Thank you for your suggestion and apologies for my late reply.
I finally managed to write more efficient code, separating the compilation part and sampling part, as shown below. Since I fit one model to multiple simulation data, I put the compilation procedure outside of future_map
, as you suggested. In the compilation part, I use brms::make_stancode()
to write Stan commands automatically and accurately, and pass the commands to cmdstanr
’s write_stan_file()
and cmdstan_model()
for the actual compilation.
The sampling part is executed using furrr::future_map()
to iterate CmdStanModel$sample(..., chains = 4, threads_per_chain = 3, parallel_chains = 4)
using all 12 logical cores I have. I confirmed by observing Task manager’s performance tab that all cores were used in this sampling procedure.

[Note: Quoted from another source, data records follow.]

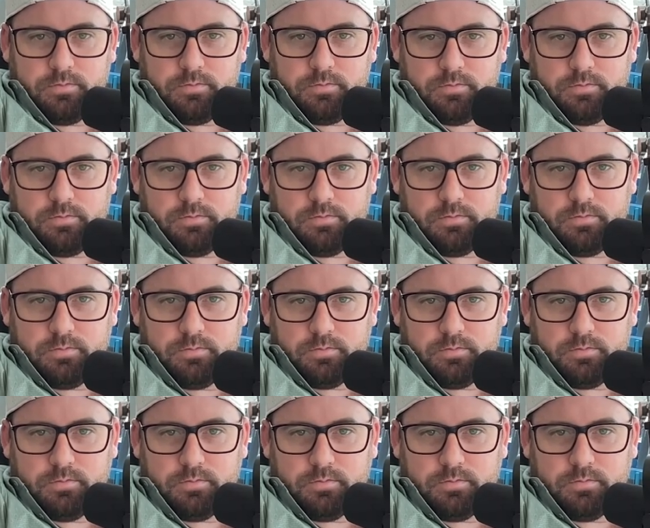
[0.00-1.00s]

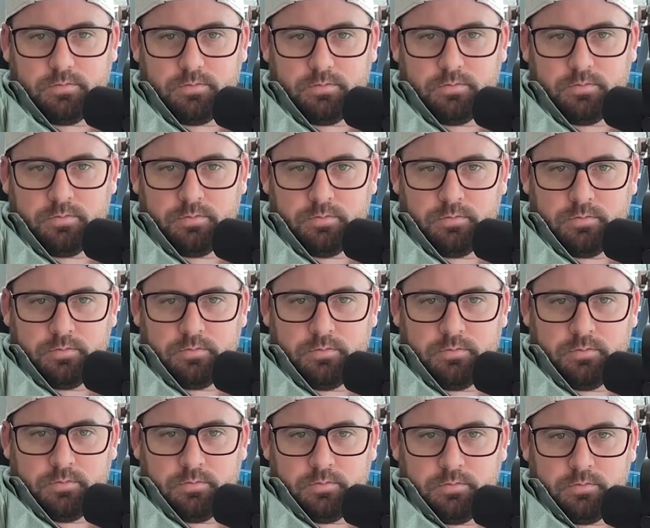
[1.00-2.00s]

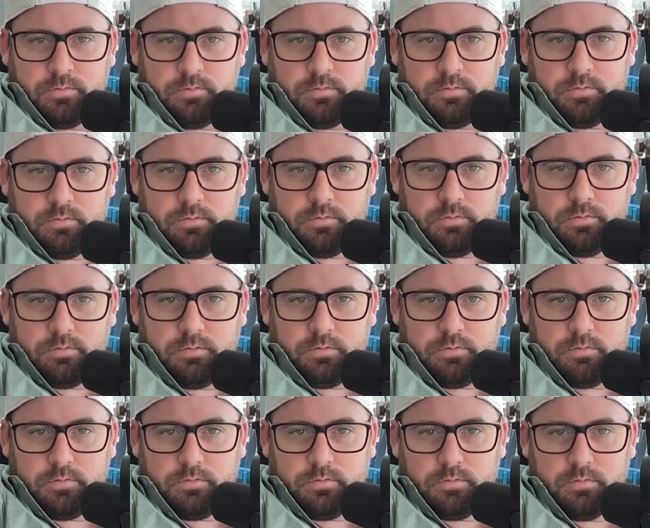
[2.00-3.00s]

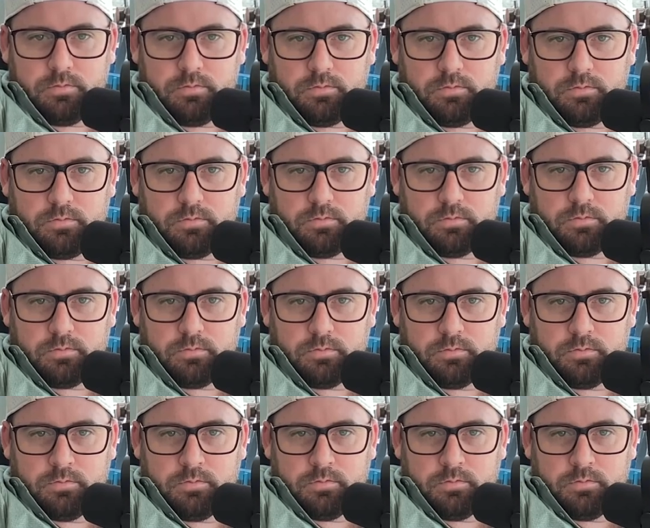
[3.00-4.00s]

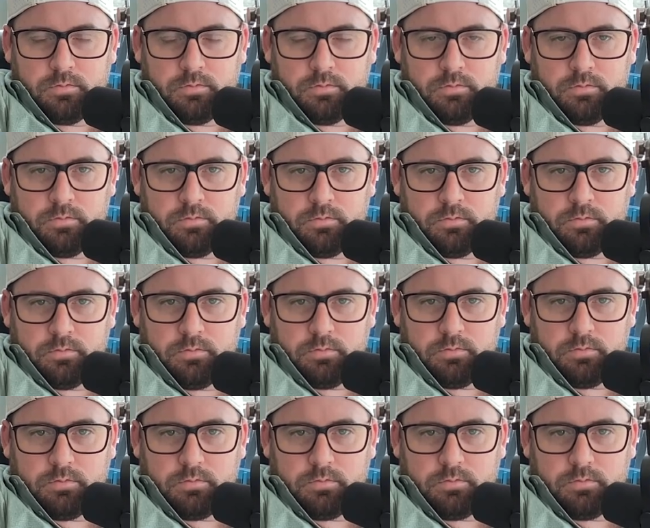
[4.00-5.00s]

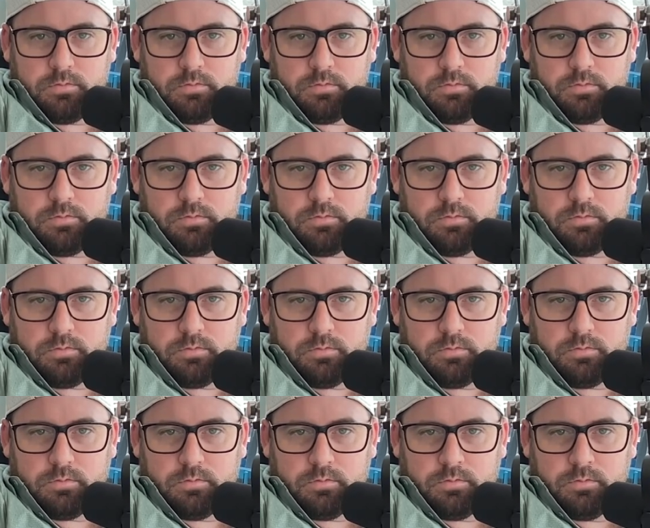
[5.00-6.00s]

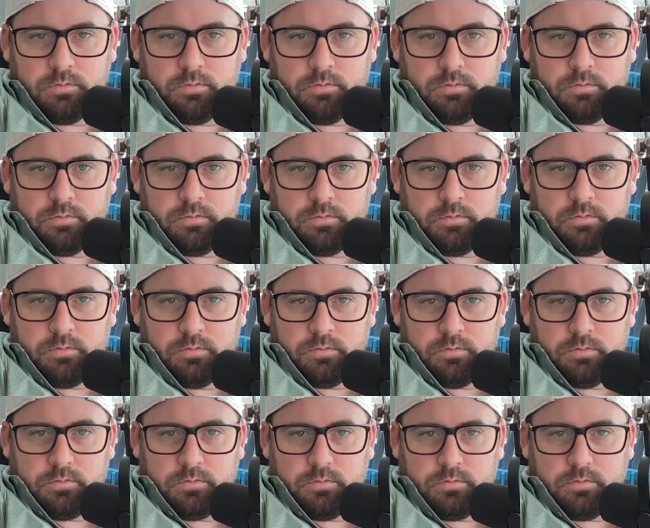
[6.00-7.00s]

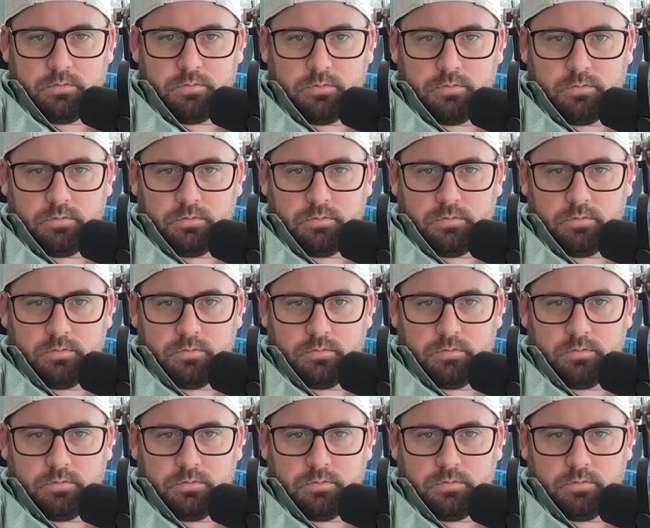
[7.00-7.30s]
No words are spoken by the person on screen.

It took only 151.69 seconds to perform 100 simulations of 6000 iterations (2000 warm-up + 4000 post-warm-up) per simulation. Since it had taken approximately 40 min to do the simulation when using purrr::map()
, we can enjoy drastic and dramatic advancement in speed.
I really appreciate your supportive comments, @rok_cesnovar and @ajnafa!
model <- make_stancode(
samples ~ 1,
## no matter which data is specified for this argument,
## the same model (Stan code) is built,
## if common priors are specified across the simulations.
data = samples_Nsim |>
filter(sample_id == 1) |>
dplyr::select(samples),
family = gaussian(),
prior = prior(normal(10, 1), class = Intercept) +
prior(normal(0, 5), class = sigma),
chains = 4,
cores = 4,
control = list(adapt_delta = 0.95),
backend = "cmdstanr"
) |>
write_stan_file() |>
cmdstan_model(
# force_recompile = TRUE,
cpp_options = list(stan_threads = TRUE)
)
bayes_samples_Nsim_without_brm <- samples_Nsim |>
group_by(sample_id) |>
nest(samples = samples) |>
ungroup() |>
mutate(
stan_data = map(
samples,
~ make_standata(
samples ~ 1,
data = .x,
family = gaussian(),
prior = prior(normal(10, 1), class = Intercept)
)
),
Bayesian_model = # map(
future_map(
.x = stan_data,
.options = furrr_options(
scheduling = 1,
seed = TRUE,
prefix = "prefix"
),
~ model$sample(
data = .x,
seed = 123,
iter_sampling = 4000,
iter_warmup = 2000,
chains = 4,
threads_per_chain = 3,
parallel_chains = 4
)
),
estimates =
map(
.x = Bayesian_model,
~ posterior::summarise_draws(
.x,
mean,
sd,
q2.5 = ~ quantile(.x, probs = c(0.025)),
q97.5 = ~ quantile(.x, probs = c(0.975))
) |>
filter(variable == "Intercept")
),
Bayesian_estimate = map_dbl(
.x = estimates,
~ .x |>
select(mean) |>
pull()
),
Bayesian_std_error = map_dbl(
.x = estimates,
~ .x |>
select(sd) |>
pull()
),
Bayesian_lower = map_dbl(
.x = estimates,
~ .x |>
select(`2.5%`) |>
pull()
),
Bayesian_upper = map_dbl(
.x = estimates,
~ .x |>
select(`97.5%`) |>
pull()
)
)